WORK TASK
Starting with the line that contains "[00:00:00.00]" and stopping after the line that contains "[00:00:05.90]", return each line below exactly as written, with no others.

PROVIDED RECORDS
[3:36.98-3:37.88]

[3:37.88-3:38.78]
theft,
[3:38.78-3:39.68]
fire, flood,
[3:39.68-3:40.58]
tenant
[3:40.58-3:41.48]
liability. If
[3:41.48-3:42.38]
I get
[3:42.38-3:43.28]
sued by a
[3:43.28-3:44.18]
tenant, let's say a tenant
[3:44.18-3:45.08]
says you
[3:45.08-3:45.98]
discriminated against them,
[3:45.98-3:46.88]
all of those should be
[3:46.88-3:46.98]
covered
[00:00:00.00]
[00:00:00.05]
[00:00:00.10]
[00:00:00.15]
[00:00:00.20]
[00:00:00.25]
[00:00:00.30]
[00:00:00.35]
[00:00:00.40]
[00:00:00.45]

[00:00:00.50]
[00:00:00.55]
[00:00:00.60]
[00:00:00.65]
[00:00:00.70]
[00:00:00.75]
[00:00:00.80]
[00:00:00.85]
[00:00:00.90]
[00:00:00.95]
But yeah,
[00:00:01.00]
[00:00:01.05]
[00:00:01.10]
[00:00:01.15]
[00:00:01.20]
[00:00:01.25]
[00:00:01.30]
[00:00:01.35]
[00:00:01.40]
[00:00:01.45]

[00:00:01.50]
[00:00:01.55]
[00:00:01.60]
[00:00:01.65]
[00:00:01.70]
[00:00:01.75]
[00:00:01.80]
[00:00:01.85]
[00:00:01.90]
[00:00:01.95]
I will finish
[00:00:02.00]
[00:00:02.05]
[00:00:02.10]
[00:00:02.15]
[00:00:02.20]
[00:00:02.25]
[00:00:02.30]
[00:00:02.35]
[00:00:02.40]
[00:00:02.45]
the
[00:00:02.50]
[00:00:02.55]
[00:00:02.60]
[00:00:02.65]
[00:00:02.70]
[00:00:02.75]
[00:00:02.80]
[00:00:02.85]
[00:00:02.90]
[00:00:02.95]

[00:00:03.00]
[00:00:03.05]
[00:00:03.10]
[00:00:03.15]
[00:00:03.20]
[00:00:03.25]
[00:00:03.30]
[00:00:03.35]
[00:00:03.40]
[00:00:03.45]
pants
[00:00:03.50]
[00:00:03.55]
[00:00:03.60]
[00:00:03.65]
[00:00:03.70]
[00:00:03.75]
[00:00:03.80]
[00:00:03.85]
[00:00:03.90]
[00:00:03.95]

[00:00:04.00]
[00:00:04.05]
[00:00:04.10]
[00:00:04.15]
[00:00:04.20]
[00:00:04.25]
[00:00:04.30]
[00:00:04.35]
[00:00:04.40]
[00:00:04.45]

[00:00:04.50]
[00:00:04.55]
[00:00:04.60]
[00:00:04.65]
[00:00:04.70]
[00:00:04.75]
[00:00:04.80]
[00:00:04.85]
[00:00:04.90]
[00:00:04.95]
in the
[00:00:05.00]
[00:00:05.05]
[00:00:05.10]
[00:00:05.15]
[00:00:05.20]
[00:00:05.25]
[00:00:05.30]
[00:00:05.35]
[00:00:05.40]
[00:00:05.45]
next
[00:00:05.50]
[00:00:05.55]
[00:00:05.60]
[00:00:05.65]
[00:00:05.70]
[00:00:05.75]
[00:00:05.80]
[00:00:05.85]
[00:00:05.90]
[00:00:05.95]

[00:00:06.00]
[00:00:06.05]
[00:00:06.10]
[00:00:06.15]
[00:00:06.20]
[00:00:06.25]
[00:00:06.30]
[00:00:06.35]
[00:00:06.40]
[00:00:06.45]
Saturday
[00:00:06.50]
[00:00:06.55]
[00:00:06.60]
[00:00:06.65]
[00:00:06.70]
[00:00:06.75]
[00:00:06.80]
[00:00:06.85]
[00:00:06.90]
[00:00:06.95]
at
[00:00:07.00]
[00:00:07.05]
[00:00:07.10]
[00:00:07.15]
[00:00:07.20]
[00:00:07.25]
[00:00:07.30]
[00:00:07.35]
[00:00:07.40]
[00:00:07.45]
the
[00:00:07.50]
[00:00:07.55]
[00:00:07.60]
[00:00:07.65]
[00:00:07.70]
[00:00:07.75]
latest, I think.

* * *

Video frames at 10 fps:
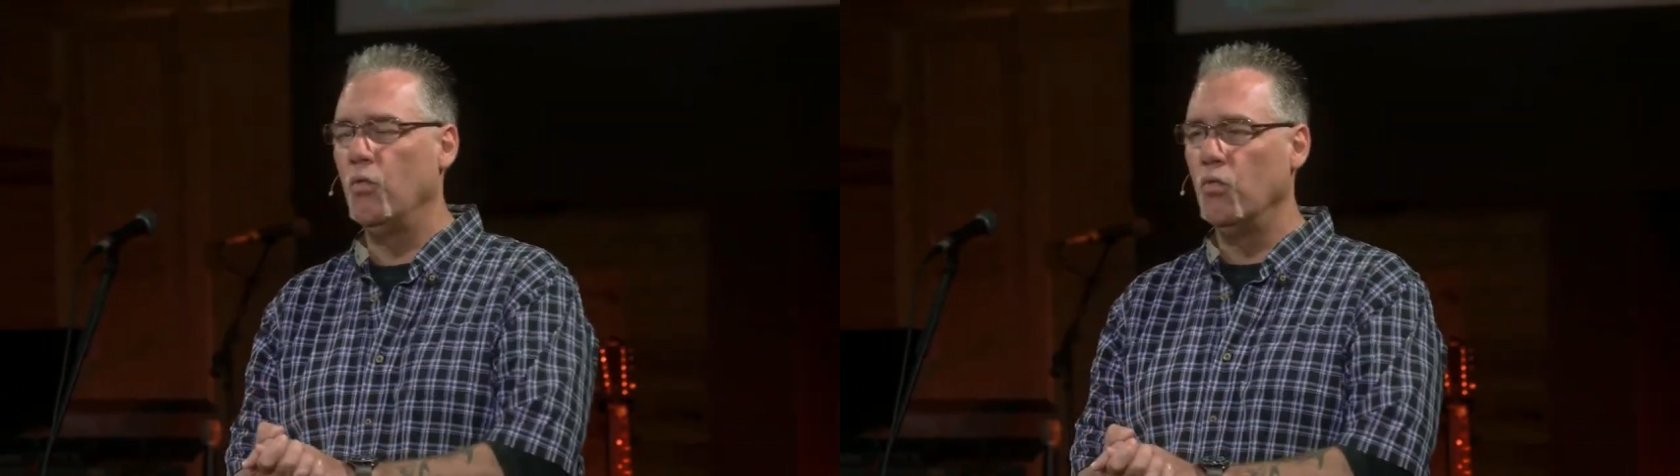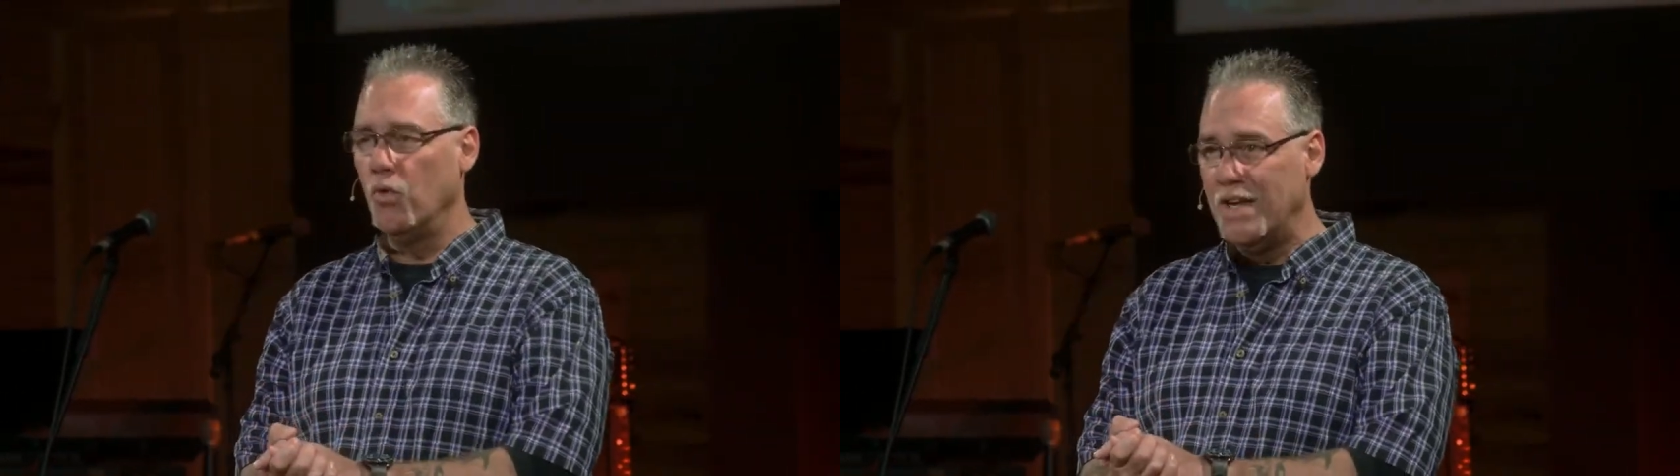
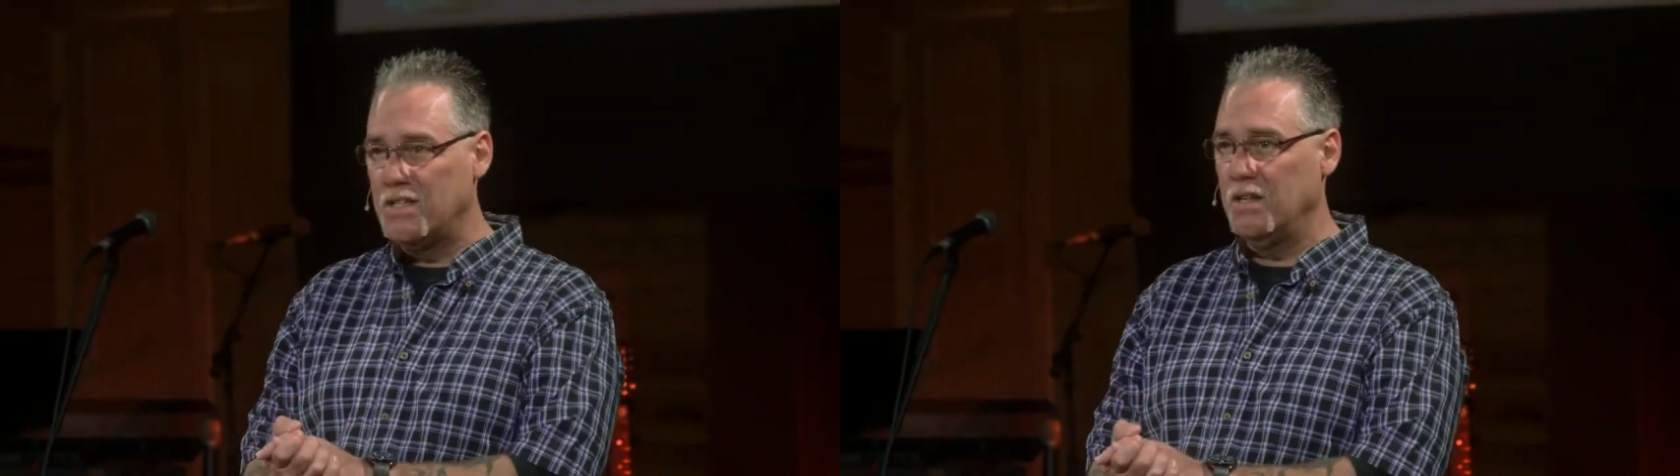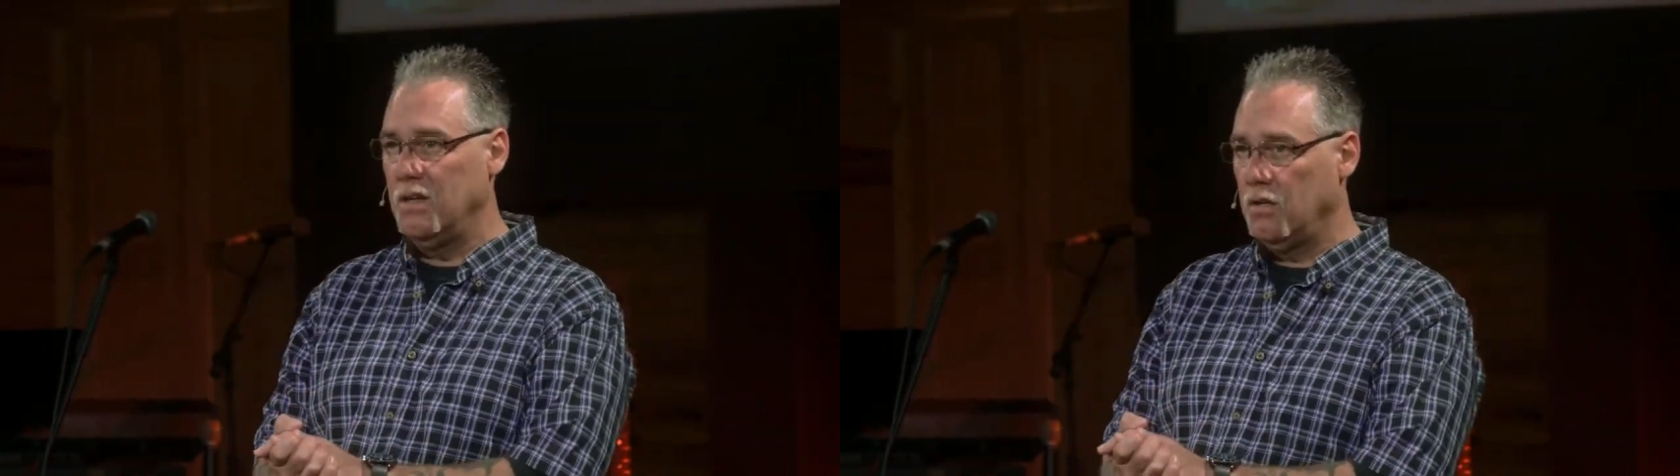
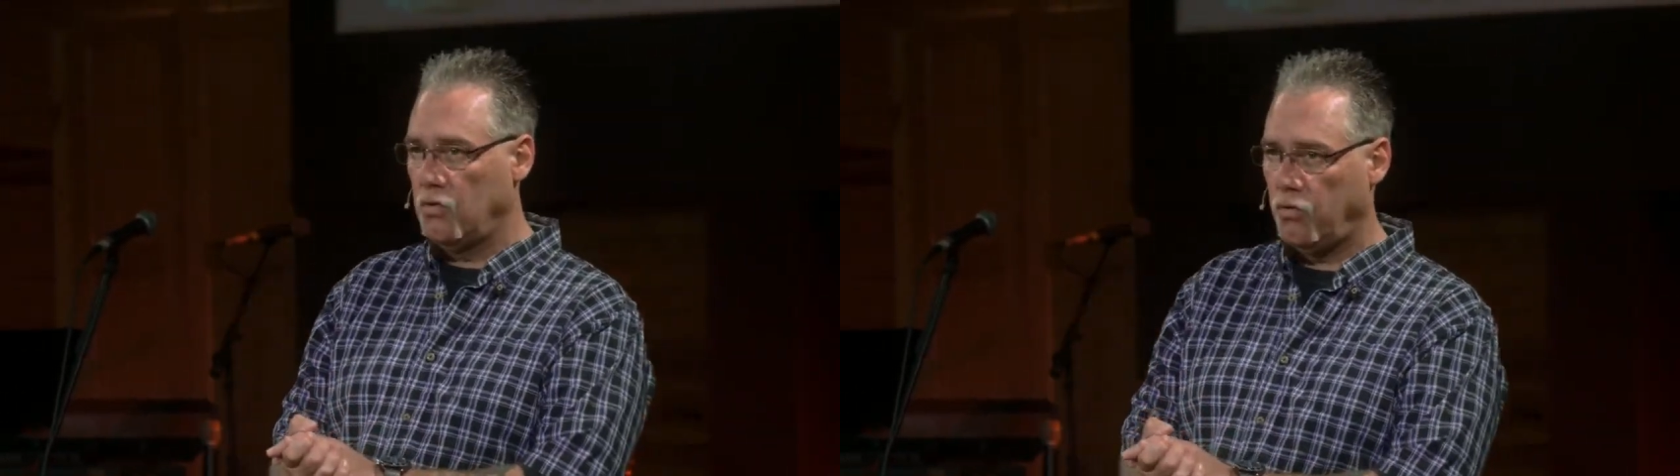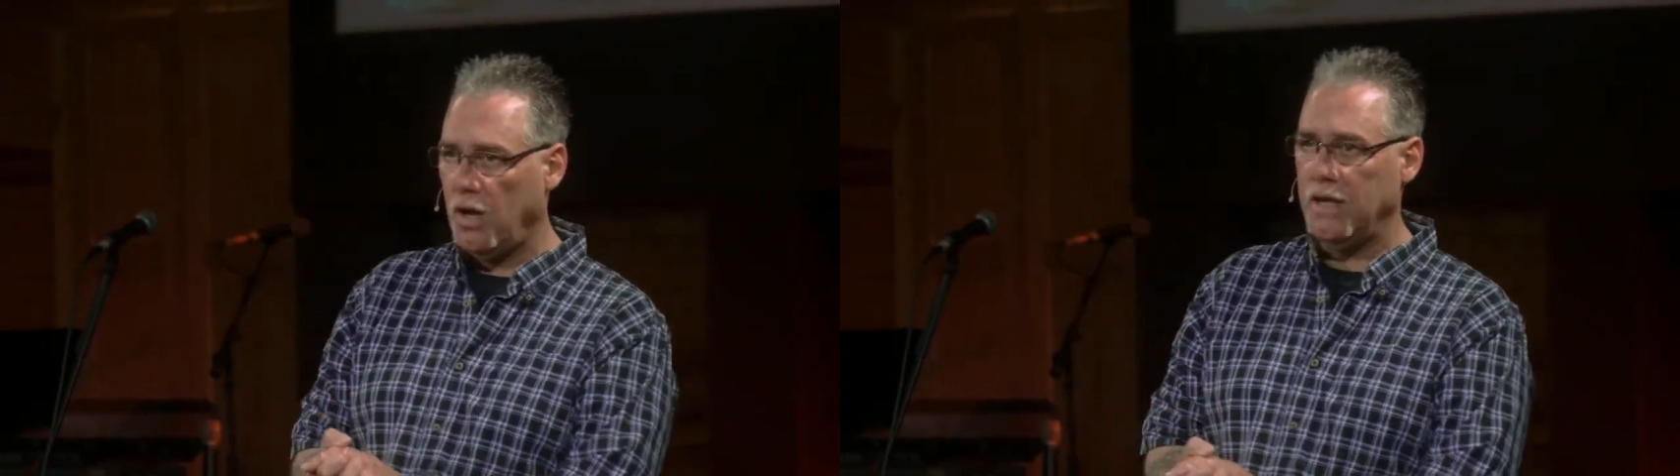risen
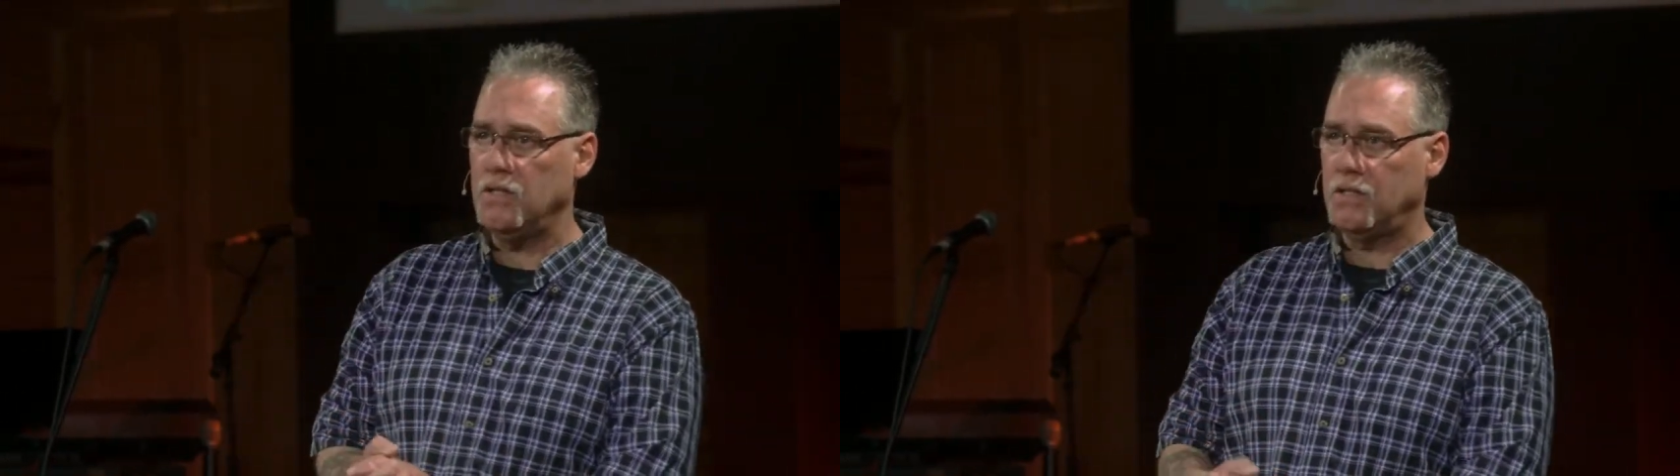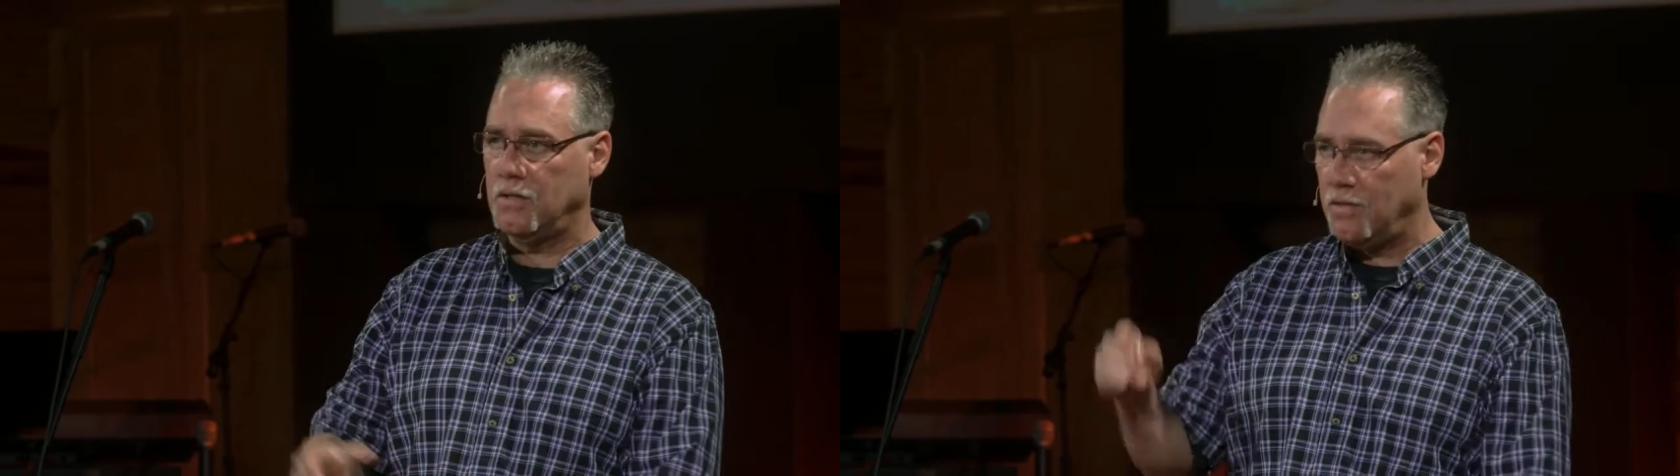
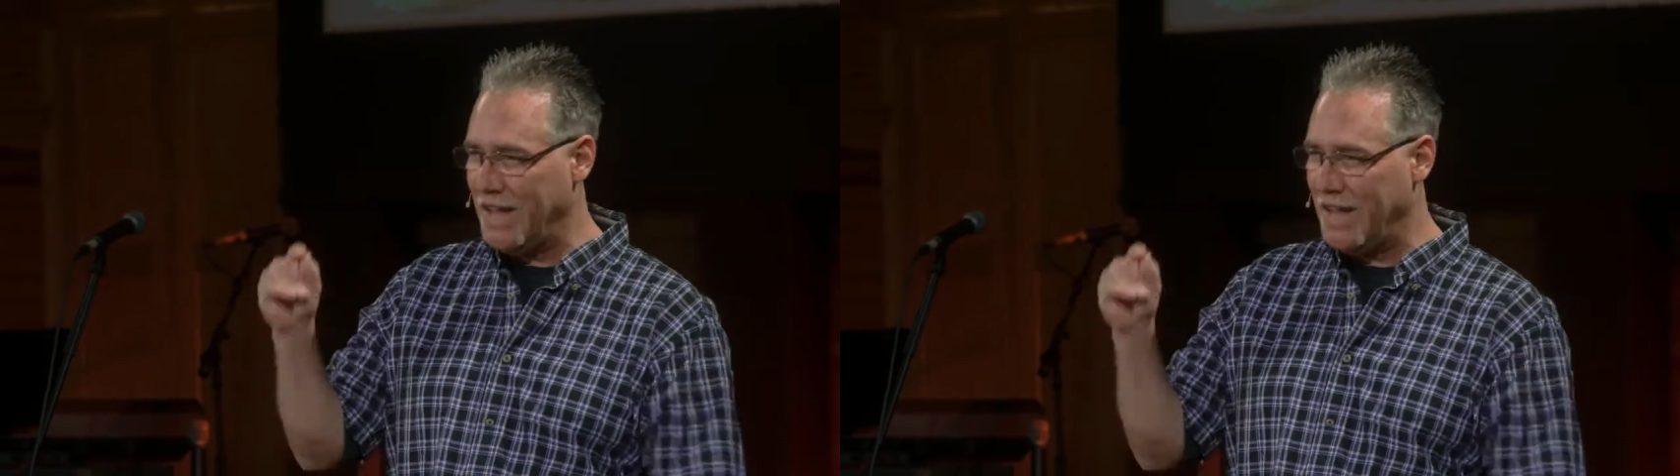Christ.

WRITTEN SOLUTION
[00:00:00.00]
[00:00:00.05]
[00:00:00.10]
[00:00:00.15]
[00:00:00.20]
[00:00:00.25]
[00:00:00.30]
[00:00:00.35]
[00:00:00.40]
[00:00:00.45]

[00:00:00.50]
[00:00:00.55]
[00:00:00.60]
[00:00:00.65]
[00:00:00.70]
[00:00:00.75]
[00:00:00.80]
[00:00:00.85]
[00:00:00.90]
[00:00:00.95]
But yeah,
[00:00:01.00]
[00:00:01.05]
[00:00:01.10]
[00:00:01.15]
[00:00:01.20]
[00:00:01.25]
[00:00:01.30]
[00:00:01.35]
[00:00:01.40]
[00:00:01.45]

[00:00:01.50]
[00:00:01.55]
[00:00:01.60]
[00:00:01.65]
[00:00:01.70]
[00:00:01.75]
[00:00:01.80]
[00:00:01.85]
[00:00:01.90]
[00:00:01.95]
I will finish
[00:00:02.00]
[00:00:02.05]
[00:00:02.10]
[00:00:02.15]
[00:00:02.20]
[00:00:02.25]
[00:00:02.30]
[00:00:02.35]
[00:00:02.40]
[00:00:02.45]
the
[00:00:02.50]
[00:00:02.55]
[00:00:02.60]
[00:00:02.65]
[00:00:02.70]
[00:00:02.75]
[00:00:02.80]
[00:00:02.85]
[00:00:02.90]
[00:00:02.95]

[00:00:03.00]
[00:00:03.05]
[00:00:03.10]
[00:00:03.15]
[00:00:03.20]
[00:00:03.25]
[00:00:03.30]
[00:00:03.35]
[00:00:03.40]
[00:00:03.45]
pants
[00:00:03.50]
[00:00:03.55]
[00:00:03.60]
[00:00:03.65]
[00:00:03.70]
[00:00:03.75]
[00:00:03.80]
[00:00:03.85]
[00:00:03.90]
[00:00:03.95]

[00:00:04.00]
[00:00:04.05]
[00:00:04.10]
[00:00:04.15]
[00:00:04.20]
[00:00:04.25]
[00:00:04.30]
[00:00:04.35]
[00:00:04.40]
[00:00:04.45]

[00:00:04.50]
[00:00:04.55]
[00:00:04.60]
[00:00:04.65]
[00:00:04.70]
[00:00:04.75]
[00:00:04.80]
[00:00:04.85]
[00:00:04.90]
[00:00:04.95]
in the
[00:00:05.00]
[00:00:05.05]
[00:00:05.10]
[00:00:05.15]
[00:00:05.20]
[00:00:05.25]
[00:00:05.30]
[00:00:05.35]
[00:00:05.40]
[00:00:05.45]
next
[00:00:05.50]
[00:00:05.55]
[00:00:05.60]
[00:00:05.65]
[00:00:05.70]
[00:00:05.75]
[00:00:05.80]
[00:00:05.85]
[00:00:05.90]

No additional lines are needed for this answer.